[Collected data]
-=-=-=-=-

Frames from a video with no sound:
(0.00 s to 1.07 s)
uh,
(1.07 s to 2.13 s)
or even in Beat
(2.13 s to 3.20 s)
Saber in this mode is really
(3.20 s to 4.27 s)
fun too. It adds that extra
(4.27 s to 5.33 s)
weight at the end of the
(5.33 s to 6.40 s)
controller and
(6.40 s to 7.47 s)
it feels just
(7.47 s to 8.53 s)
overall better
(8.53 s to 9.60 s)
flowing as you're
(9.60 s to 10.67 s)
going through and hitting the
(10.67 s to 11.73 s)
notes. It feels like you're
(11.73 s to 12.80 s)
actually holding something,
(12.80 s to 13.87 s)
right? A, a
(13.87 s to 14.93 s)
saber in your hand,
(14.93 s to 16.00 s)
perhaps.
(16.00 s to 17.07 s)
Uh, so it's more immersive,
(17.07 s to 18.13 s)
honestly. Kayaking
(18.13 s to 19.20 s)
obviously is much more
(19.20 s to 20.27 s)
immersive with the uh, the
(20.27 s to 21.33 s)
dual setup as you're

-=-=-=-=-

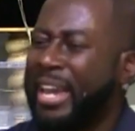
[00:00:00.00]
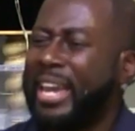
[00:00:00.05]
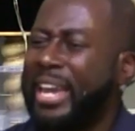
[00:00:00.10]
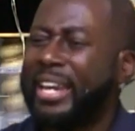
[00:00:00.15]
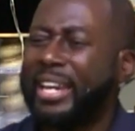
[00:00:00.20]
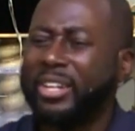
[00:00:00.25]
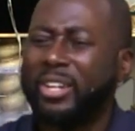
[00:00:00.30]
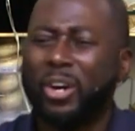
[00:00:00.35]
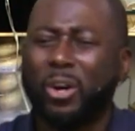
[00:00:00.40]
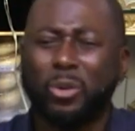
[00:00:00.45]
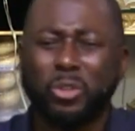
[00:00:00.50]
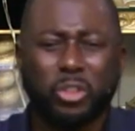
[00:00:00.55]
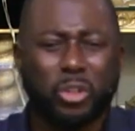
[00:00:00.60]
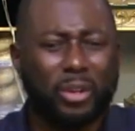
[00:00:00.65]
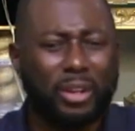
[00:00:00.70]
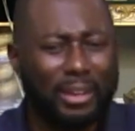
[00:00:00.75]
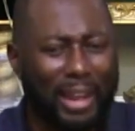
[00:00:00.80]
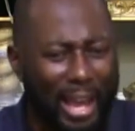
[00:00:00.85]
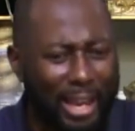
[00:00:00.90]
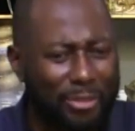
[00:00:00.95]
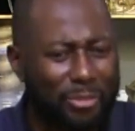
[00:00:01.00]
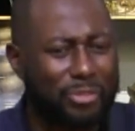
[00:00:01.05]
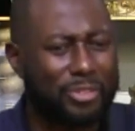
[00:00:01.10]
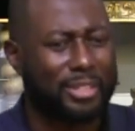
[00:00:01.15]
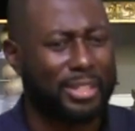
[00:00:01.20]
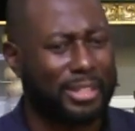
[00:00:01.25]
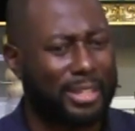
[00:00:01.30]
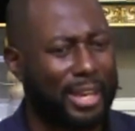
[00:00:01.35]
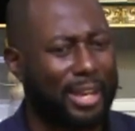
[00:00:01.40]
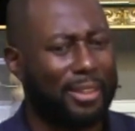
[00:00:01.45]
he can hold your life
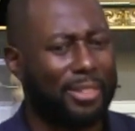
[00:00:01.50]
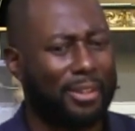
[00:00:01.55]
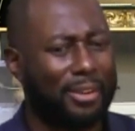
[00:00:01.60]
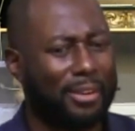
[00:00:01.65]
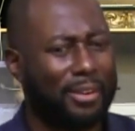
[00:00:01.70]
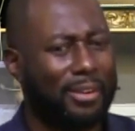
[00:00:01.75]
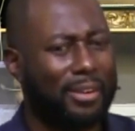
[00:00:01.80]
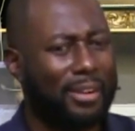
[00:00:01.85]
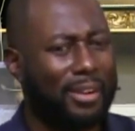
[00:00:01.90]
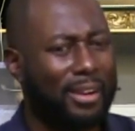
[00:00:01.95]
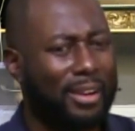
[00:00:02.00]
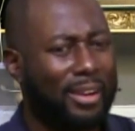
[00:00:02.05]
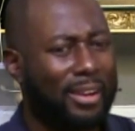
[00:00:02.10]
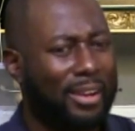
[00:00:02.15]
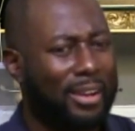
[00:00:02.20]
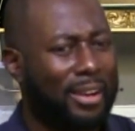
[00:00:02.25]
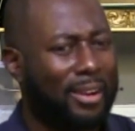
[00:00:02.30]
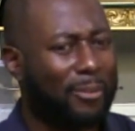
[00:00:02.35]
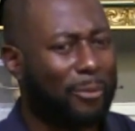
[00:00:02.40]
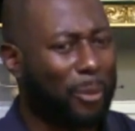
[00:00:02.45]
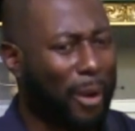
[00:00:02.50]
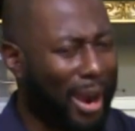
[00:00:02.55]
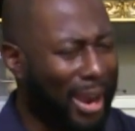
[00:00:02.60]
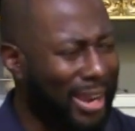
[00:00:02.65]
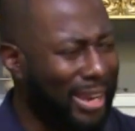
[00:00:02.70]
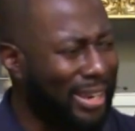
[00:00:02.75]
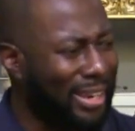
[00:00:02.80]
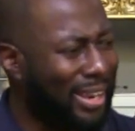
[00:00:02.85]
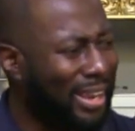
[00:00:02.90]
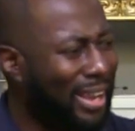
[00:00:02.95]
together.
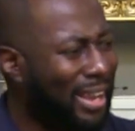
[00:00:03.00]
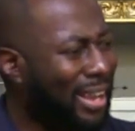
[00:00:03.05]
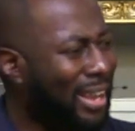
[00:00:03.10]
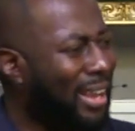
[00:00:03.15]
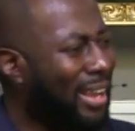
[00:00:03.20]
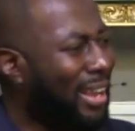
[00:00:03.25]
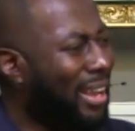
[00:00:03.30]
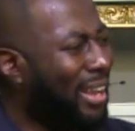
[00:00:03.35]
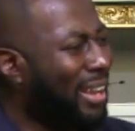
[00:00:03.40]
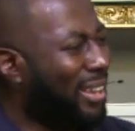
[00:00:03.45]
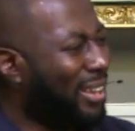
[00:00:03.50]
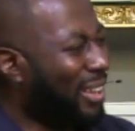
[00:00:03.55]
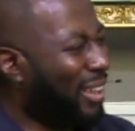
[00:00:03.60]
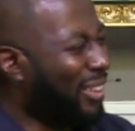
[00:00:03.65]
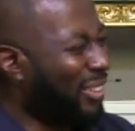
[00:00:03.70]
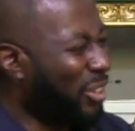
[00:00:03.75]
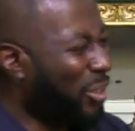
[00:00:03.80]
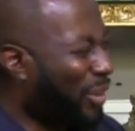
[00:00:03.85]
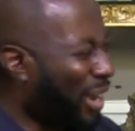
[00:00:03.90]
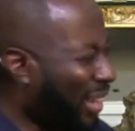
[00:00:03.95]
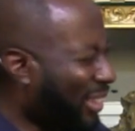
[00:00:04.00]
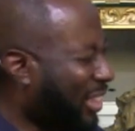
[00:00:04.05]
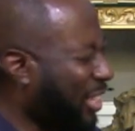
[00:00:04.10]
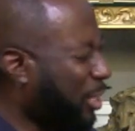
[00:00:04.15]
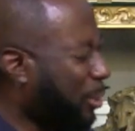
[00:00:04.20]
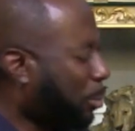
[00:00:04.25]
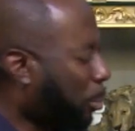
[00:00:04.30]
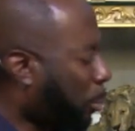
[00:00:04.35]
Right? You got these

-=-=-=-=-

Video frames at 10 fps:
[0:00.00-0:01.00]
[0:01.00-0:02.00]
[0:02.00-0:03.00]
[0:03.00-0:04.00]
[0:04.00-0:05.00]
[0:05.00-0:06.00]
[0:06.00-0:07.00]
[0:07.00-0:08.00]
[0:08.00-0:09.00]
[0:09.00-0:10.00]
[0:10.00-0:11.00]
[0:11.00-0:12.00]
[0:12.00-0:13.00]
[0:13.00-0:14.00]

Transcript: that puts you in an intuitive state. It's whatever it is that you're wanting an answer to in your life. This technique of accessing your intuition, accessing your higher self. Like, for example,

-=-=-=-=-

→ Task to complete: Using the records above, copy word for word the line with "[0:10.00-0:11.00]", the line with "Transcript: that puts", and every line between them.

→ Written reply:
[0:10.00-0:11.00]
[0:11.00-0:12.00]
[0:12.00-0:13.00]
[0:13.00-0:14.00]

Transcript: that puts you in an intuitive state. It's whatever it is that you're wanting an answer to in your life. This technique of accessing your intuition, accessing your higher self. Like, for example,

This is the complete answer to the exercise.